Find every line in the records below that contains the word "Verbatim", and copy each such line.
[Opening Task input section]
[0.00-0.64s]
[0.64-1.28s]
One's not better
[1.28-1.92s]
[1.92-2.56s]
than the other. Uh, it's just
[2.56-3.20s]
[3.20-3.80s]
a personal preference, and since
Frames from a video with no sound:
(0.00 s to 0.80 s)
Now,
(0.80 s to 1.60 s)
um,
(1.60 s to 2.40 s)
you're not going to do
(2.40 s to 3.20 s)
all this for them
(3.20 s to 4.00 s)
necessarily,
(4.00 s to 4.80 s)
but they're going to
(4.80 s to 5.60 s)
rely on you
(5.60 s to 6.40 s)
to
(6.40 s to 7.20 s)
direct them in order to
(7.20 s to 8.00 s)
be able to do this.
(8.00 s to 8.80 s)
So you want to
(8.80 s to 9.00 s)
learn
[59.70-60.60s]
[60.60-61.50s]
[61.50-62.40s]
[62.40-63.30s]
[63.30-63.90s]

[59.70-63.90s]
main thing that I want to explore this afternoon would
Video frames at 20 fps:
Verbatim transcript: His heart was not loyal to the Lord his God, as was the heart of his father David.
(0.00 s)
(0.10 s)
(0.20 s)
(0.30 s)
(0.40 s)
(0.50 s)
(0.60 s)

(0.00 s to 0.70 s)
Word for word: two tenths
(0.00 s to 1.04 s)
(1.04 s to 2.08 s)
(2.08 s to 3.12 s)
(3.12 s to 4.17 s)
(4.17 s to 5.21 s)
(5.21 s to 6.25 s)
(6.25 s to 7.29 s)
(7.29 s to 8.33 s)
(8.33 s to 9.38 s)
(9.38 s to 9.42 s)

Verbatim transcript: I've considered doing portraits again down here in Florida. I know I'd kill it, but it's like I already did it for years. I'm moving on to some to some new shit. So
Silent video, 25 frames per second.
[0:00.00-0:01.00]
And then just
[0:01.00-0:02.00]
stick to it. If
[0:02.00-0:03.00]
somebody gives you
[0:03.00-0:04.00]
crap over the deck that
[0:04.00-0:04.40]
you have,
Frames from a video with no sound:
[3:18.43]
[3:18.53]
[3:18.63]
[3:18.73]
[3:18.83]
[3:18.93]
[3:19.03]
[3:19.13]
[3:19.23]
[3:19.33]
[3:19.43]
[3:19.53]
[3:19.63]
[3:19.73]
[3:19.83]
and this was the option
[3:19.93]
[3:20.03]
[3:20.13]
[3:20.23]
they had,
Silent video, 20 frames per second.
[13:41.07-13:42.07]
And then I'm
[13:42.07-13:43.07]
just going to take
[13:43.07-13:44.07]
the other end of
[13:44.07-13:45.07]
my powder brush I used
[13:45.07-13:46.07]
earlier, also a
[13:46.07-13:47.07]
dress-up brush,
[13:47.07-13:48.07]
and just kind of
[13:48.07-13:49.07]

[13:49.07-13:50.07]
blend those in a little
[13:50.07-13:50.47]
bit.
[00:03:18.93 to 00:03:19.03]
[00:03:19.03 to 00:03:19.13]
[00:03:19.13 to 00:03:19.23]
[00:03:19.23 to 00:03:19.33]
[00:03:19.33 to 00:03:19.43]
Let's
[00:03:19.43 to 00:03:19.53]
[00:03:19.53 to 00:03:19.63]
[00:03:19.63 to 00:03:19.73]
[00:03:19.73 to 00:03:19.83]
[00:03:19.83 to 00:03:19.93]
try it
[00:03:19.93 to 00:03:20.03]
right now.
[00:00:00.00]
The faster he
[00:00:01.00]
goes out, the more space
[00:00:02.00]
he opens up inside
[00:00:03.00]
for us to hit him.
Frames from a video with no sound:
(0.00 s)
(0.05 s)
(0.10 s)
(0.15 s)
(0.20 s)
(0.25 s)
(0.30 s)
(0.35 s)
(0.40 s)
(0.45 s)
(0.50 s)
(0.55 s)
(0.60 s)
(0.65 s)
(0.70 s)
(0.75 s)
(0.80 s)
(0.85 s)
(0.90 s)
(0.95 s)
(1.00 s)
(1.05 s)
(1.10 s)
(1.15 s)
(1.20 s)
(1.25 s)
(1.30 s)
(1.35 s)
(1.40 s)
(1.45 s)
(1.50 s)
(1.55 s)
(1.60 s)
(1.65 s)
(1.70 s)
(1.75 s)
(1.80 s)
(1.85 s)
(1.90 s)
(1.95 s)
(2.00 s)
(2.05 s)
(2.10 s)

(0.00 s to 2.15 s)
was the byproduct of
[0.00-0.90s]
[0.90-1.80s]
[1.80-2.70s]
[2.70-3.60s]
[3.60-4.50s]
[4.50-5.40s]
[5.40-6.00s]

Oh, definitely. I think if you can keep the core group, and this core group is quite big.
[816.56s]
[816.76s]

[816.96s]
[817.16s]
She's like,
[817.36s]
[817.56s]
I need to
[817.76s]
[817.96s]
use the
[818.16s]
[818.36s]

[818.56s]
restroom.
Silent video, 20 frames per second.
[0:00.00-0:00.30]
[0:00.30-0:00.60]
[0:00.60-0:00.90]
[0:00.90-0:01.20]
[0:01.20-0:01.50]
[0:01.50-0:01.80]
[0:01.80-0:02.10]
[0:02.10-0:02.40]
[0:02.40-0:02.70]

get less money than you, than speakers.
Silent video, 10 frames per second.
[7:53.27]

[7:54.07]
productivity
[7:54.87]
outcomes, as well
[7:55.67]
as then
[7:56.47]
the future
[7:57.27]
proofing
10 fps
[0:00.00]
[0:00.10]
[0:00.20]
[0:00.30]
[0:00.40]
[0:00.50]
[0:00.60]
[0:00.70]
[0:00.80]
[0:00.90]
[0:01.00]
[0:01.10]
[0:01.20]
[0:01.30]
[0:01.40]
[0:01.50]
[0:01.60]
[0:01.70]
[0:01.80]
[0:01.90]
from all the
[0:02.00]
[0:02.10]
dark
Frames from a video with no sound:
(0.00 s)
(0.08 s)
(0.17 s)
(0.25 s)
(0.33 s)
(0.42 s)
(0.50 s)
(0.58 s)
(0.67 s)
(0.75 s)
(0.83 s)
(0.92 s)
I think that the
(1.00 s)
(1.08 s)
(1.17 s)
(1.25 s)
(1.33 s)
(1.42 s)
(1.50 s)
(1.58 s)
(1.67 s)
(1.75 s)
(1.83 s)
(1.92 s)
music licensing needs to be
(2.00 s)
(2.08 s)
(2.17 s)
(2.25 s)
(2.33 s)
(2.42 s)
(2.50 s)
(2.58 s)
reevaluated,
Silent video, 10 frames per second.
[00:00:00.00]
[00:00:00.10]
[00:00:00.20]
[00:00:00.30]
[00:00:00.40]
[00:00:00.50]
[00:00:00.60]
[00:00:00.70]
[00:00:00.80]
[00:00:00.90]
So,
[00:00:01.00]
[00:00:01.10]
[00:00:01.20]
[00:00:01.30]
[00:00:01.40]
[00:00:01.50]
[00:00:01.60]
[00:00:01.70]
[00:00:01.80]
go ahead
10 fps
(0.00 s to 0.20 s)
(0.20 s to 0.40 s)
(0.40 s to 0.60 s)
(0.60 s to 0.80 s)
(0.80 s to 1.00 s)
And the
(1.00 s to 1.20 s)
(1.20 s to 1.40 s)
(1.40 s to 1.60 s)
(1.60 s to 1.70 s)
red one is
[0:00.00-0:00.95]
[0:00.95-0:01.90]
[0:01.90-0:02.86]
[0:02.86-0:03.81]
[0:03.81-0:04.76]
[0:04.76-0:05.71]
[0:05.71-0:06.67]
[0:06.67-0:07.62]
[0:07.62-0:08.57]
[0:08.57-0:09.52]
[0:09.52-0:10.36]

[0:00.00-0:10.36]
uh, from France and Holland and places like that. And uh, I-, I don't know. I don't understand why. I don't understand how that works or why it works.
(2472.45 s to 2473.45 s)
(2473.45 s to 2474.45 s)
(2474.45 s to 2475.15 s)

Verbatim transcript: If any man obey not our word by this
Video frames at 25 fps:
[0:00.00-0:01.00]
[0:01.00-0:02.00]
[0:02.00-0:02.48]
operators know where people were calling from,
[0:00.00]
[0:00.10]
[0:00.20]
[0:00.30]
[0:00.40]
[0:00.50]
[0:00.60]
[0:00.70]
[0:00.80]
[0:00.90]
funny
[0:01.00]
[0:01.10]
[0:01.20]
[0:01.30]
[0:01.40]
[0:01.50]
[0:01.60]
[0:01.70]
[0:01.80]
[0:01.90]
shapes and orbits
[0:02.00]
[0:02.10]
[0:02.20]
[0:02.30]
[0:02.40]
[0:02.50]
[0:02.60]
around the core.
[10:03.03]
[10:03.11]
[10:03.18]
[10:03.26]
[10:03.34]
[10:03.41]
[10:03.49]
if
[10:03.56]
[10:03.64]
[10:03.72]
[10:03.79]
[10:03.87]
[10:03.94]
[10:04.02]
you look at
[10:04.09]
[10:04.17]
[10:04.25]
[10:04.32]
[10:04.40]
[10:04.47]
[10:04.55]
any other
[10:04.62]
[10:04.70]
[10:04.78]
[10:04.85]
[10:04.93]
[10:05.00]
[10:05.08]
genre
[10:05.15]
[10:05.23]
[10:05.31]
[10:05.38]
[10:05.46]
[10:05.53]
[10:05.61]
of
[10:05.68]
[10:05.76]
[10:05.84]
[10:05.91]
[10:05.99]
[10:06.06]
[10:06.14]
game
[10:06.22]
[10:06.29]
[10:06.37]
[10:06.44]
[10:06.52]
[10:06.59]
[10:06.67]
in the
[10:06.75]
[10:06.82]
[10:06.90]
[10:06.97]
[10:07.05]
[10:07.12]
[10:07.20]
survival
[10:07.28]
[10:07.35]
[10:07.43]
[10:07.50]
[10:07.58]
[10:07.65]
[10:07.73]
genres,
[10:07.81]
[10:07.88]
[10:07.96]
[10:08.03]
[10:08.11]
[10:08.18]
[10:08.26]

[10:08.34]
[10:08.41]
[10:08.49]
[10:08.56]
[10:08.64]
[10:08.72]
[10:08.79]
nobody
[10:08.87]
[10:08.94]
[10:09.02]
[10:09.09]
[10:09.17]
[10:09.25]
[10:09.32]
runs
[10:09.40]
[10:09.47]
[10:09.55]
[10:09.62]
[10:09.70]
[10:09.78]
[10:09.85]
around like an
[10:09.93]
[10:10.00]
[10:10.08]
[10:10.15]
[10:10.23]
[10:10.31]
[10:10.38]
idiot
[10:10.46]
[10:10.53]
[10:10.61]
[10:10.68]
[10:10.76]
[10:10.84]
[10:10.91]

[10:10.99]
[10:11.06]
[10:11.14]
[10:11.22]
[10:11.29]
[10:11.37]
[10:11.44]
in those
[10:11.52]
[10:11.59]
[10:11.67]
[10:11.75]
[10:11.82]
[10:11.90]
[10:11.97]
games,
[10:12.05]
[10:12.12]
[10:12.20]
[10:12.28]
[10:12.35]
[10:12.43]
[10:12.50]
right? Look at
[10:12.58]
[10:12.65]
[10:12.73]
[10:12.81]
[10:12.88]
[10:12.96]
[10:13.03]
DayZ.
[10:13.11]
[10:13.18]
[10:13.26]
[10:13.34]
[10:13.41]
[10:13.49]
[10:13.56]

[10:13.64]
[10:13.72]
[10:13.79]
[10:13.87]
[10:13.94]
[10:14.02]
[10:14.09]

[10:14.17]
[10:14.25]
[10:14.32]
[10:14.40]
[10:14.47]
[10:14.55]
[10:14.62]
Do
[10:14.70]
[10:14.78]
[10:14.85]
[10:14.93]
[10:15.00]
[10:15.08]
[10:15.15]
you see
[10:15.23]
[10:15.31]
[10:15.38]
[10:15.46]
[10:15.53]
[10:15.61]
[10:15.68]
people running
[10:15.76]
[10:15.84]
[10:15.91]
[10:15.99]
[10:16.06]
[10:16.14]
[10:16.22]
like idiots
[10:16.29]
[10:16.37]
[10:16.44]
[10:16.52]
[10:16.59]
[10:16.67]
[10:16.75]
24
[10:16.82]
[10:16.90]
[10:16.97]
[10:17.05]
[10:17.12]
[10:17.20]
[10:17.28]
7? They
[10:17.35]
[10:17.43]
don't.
[Closing Task input section]
### Reply to the exercise:
Verbatim transcript: His heart was not loyal to the Lord his God, as was the heart of his father David.
Verbatim transcript: I've considered doing portraits again down here in Florida. I know I'd kill it, but it's like I already did it for years. I'm moving on to some to some new shit. So
Verbatim transcript: If any man obey not our word by this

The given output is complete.